Documents considered by the Committee on 22 January 2014 - European Scrutiny Committee Contents

2 The free movement of EU citizens



COM(13) 837

Commission Communication: Free movement of EU citizens and their families: Five actions to make a difference
Legal base
Department Home Office
Basis of consideration Minister's letter of 20 January 2014
Previous Committee Report HC 83-xxvi (2013-14), chapter 12 (8 January 2014)
Discussion in Council 5 December 2013 (Justice and Home Affairs Council)
Committee's assessment Politically important
Committee's decision Not cleared; for debate on the Floor of the House

Background and previous scrutiny

2.1 The Communication is the Commission's response to a request made by the Home Secretary (Mrs Theresa May) and her counterparts in Austria, Germany and the Netherlands in April 2013 for an urgent review of EU free movement rules on the grounds that they are placing a strain on local services and social welfare systems and that Member States lack the necessary legal tools to tackle abuse and fraud. The request was discussed at the June 2013 Justice and Home Affairs (JHA) Council and the Commission invited to "look at the implementation of free movement rules, including guidance on fighting abuse of these rules" with a view to presenting an interim report in October and a final report by December 2013.

2.2 The Communication considers how likely EU citizens are to migrate to another Member State, then seeks to clarify the rights and obligations associated with the free movement of EU citizens, as well as the conditions and limitations provided for in EU law, and concludes with five actions which are intended to help national and local authorities to apply EU free movement rules effectively and to make better use of available EU funds.

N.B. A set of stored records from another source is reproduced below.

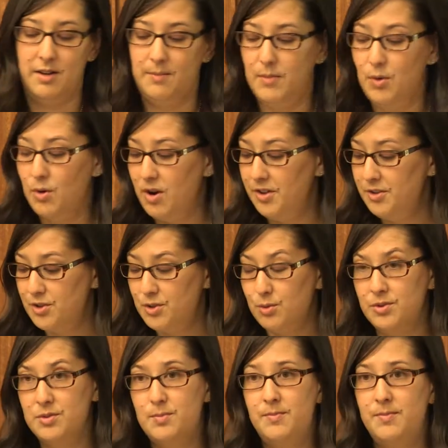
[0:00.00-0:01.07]
or other
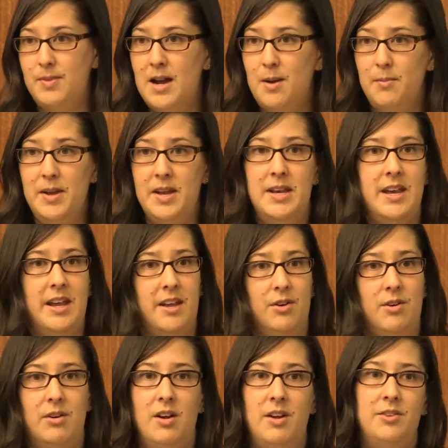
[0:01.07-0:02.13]
tools, PopMedNet
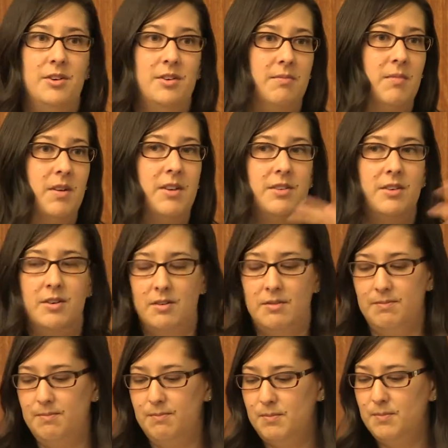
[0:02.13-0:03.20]
or
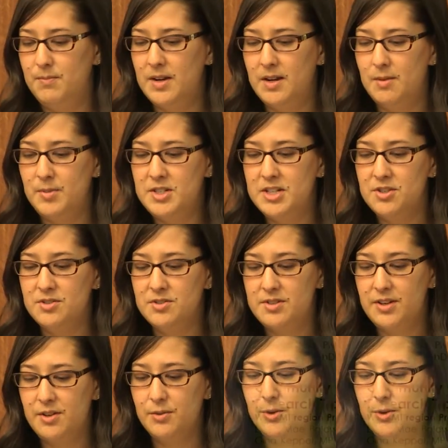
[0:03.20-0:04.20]
other potentials down the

The Commission makes clear that, in its view, EU free movement rules contain "robust safeguards" to tackle abuse and prevent unreasonable burdens being placed on the host country, and concludes:

    "It is the joint responsibility of Member States and the EU institutions to uphold the right to free movement, including by countering public perceptions that are not based on facts or economic realities."[1]

2.3 Our Twenty-ninth Report, agreed on 8 January 2014, provides a more detailed overview of the Communication and the Government's position.[2] Whilst recognising that freedom of movement is "an important principle", the Minister for Immigration (Mr Mark Harper) told us that "it cannot be a completely unqualified one" and that people who come to the UK must "do so for the right reasons." He was critical of the Commission's failure to acknowledge the scope and seriousness of free movement fraud and abuse and to give sufficient weight to the evidence provided by Member States. He suggested that the sanctions available to Member States were inadequate, that there was insufficient flexibility to manage access to benefits for EU migrants, and that the five actions proposed in the Communication to help tackle abuse (notably, marriages of convenience) were unlikely to be effective. He expressed the Government's commitment to pressing ahead with "a series of domestic reforms that will tighten our implementation of the free movement rules and protect local communities, public services and our benefits system."

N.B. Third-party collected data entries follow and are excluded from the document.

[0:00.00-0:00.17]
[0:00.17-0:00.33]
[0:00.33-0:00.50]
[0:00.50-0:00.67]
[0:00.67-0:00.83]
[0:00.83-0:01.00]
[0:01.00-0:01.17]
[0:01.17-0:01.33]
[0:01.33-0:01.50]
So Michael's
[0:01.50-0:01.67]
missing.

2.4 We noted that the debate on the free movement of EU citizens has polarised opinion within the Council of Ministers, with the Foreign Ministers of the Czech Republic, Hungary, Poland and Slovakia issuing a statement in December 2013 underlining the "hugely beneficial" contribution made by migrants from Central and Eastern Europe to the British economy. Whilst there appears to be common ground between Member States on the need for an effective response to tackle cases of abuse, the scale of abuse continues to be contested. We therefore asked the Minister to provide us with the following information:

·  the data held by the Government on the number of nationals from other EU countries claiming benefits in the UK;

·  the data sources used by the Government to determine the present scale of abuse of the UK's welfare system by migrant EU citizens; and

·  the scale and form of the most prevalent types of abuse and fraud of EU free movement rules in the UK.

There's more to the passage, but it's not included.